Source data
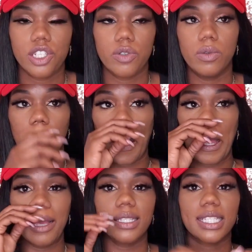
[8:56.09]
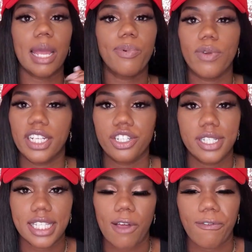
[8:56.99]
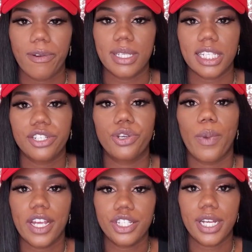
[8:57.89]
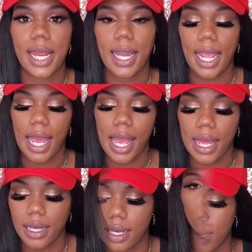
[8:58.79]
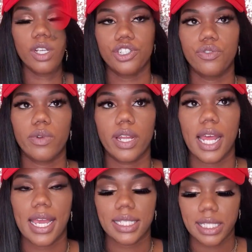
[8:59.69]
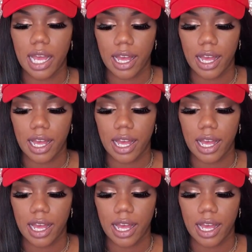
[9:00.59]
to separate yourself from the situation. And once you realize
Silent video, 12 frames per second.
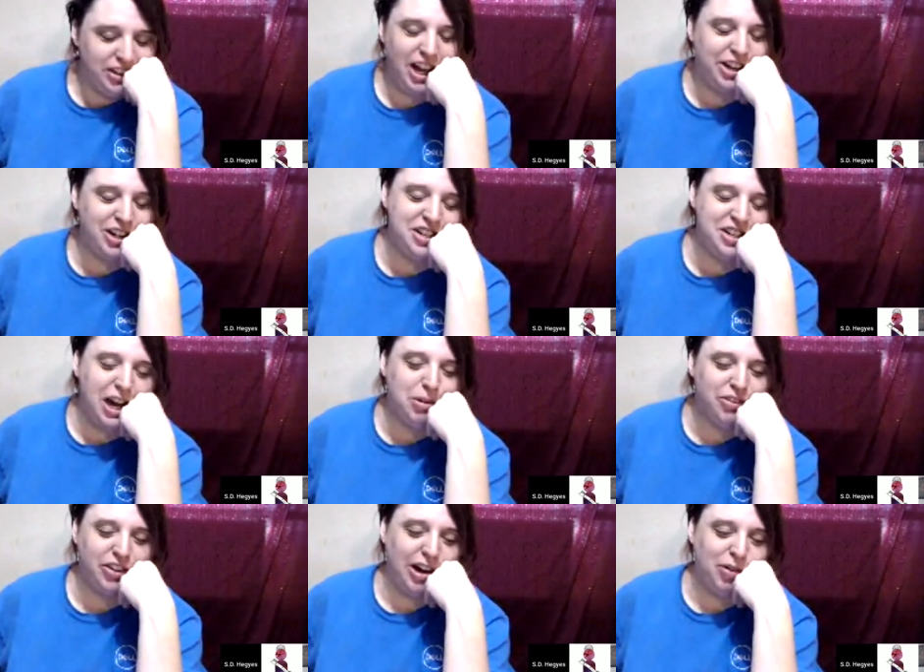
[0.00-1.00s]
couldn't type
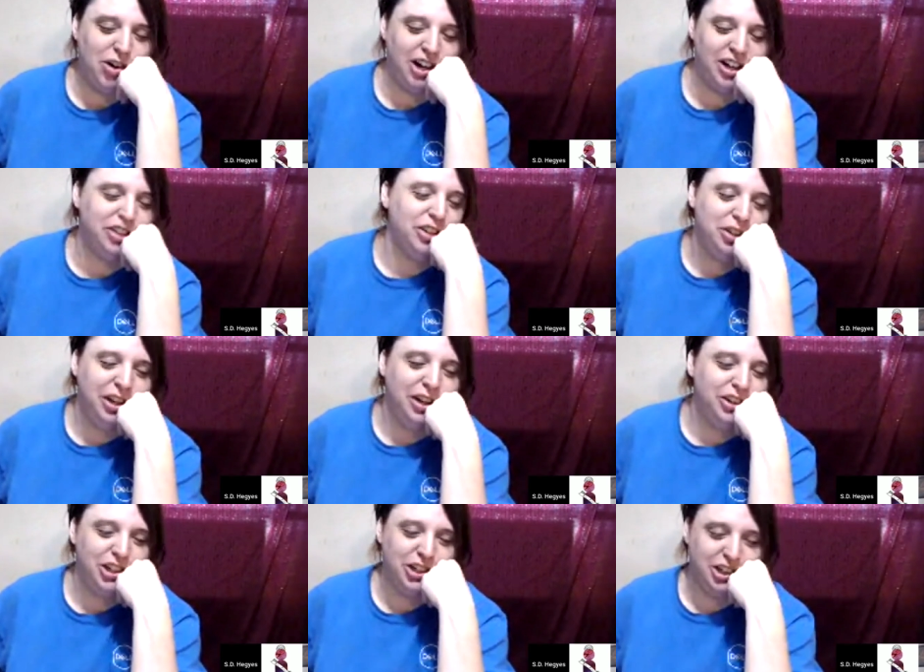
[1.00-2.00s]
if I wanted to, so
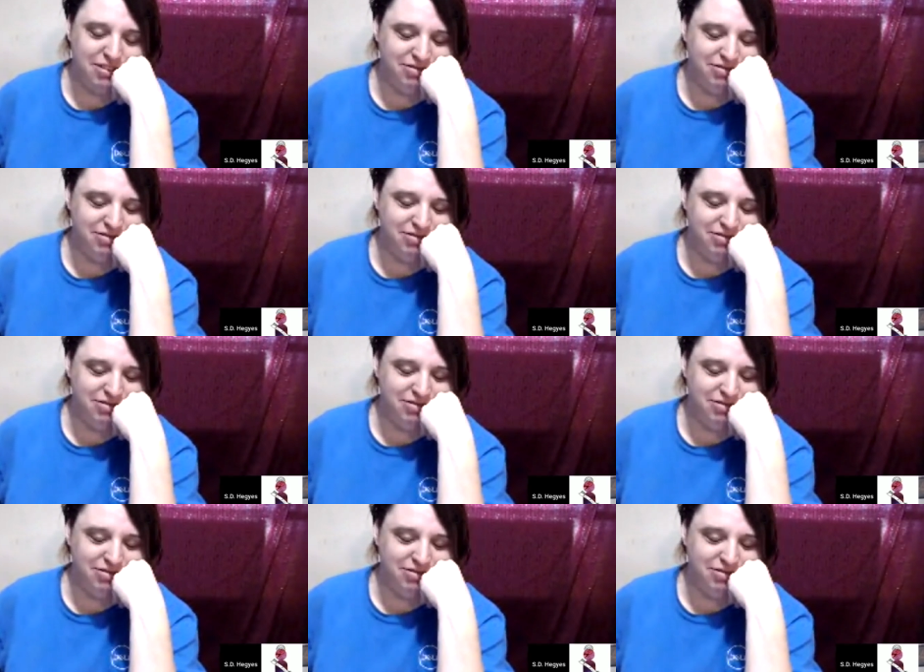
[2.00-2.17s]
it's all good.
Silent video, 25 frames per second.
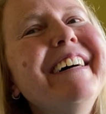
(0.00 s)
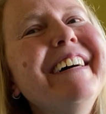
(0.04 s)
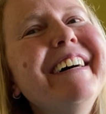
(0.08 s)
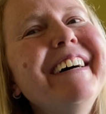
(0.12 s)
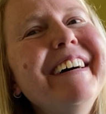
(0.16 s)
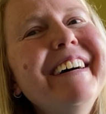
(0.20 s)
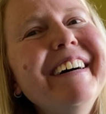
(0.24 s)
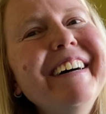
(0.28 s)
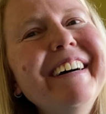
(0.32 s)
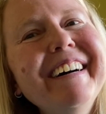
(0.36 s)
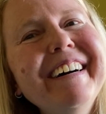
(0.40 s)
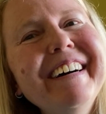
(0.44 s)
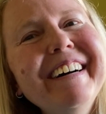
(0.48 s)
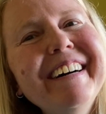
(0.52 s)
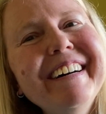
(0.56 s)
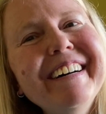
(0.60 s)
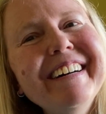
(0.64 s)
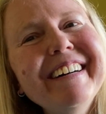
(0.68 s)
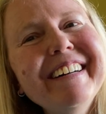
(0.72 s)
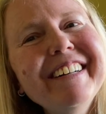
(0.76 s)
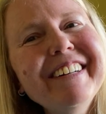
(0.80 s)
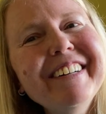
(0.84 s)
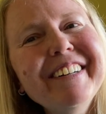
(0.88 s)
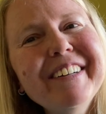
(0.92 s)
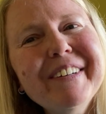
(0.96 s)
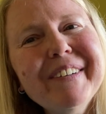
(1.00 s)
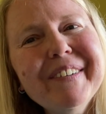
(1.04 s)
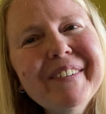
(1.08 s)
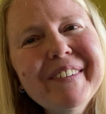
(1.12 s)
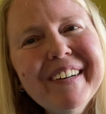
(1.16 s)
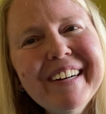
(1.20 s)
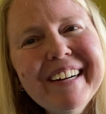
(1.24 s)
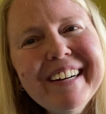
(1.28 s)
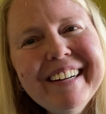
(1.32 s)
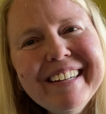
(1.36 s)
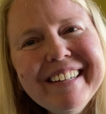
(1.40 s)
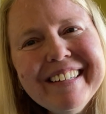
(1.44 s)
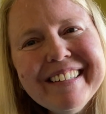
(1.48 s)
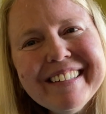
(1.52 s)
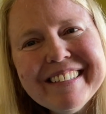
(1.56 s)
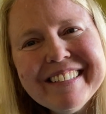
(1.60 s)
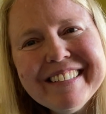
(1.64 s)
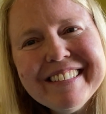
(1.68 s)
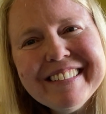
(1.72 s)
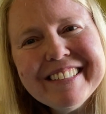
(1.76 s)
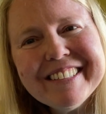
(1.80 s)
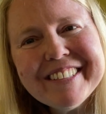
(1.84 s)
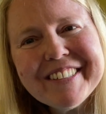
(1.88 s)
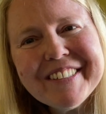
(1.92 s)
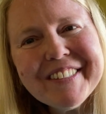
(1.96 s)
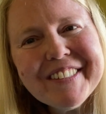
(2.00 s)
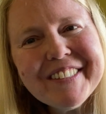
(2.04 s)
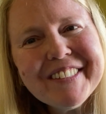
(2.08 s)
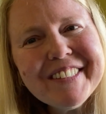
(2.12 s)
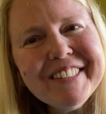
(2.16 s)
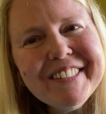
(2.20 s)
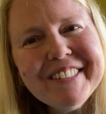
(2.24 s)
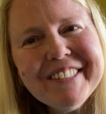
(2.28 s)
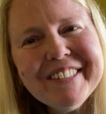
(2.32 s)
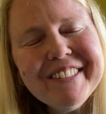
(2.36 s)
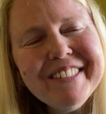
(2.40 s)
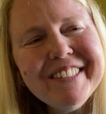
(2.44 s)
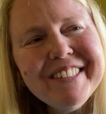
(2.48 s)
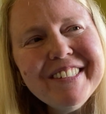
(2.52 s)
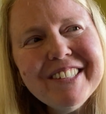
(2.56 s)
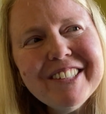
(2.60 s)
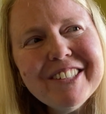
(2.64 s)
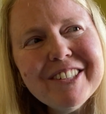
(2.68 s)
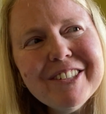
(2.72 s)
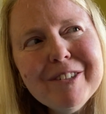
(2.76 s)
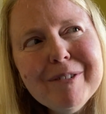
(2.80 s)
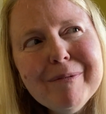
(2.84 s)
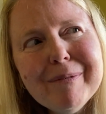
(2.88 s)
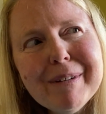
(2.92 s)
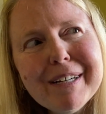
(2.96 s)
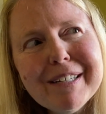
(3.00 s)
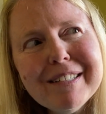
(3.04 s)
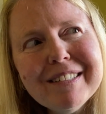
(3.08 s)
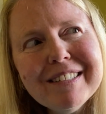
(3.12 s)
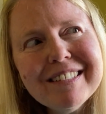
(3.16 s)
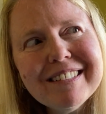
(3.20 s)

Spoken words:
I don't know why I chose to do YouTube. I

» **Directions**:
Give a verbatim transcription of the entries, leaving out the pictures.

» **Task response**:
[8:56.09]
[8:56.99]
[8:57.89]
[8:58.79]
[8:59.69]
[9:00.59]
to separate yourself from the situation. And once you realize
Silent video, 12 frames per second.
[0.00-1.00s]
couldn't type
[1.00-2.00s]
if I wanted to, so
[2.00-2.17s]
it's all good.
Silent video, 25 frames per second.
(0.00 s)
(0.04 s)
(0.08 s)
(0.12 s)
(0.16 s)
(0.20 s)
(0.24 s)
(0.28 s)
(0.32 s)
(0.36 s)
(0.40 s)
(0.44 s)
(0.48 s)
(0.52 s)
(0.56 s)
(0.60 s)
(0.64 s)
(0.68 s)
(0.72 s)
(0.76 s)
(0.80 s)
(0.84 s)
(0.88 s)
(0.92 s)
(0.96 s)
(1.00 s)
(1.04 s)
(1.08 s)
(1.12 s)
(1.16 s)
(1.20 s)
(1.24 s)
(1.28 s)
(1.32 s)
(1.36 s)
(1.40 s)
(1.44 s)
(1.48 s)
(1.52 s)
(1.56 s)
(1.60 s)
(1.64 s)
(1.68 s)
(1.72 s)
(1.76 s)
(1.80 s)
(1.84 s)
(1.88 s)
(1.92 s)
(1.96 s)
(2.00 s)
(2.04 s)
(2.08 s)
(2.12 s)
(2.16 s)
(2.20 s)
(2.24 s)
(2.28 s)
(2.32 s)
(2.36 s)
(2.40 s)
(2.44 s)
(2.48 s)
(2.52 s)
(2.56 s)
(2.60 s)
(2.64 s)
(2.68 s)
(2.72 s)
(2.76 s)
(2.80 s)
(2.84 s)
(2.88 s)
(2.92 s)
(2.96 s)
(3.00 s)
(3.04 s)
(3.08 s)
(3.12 s)
(3.16 s)
(3.20 s)

Spoken words:
I don't know why I chose to do YouTube. I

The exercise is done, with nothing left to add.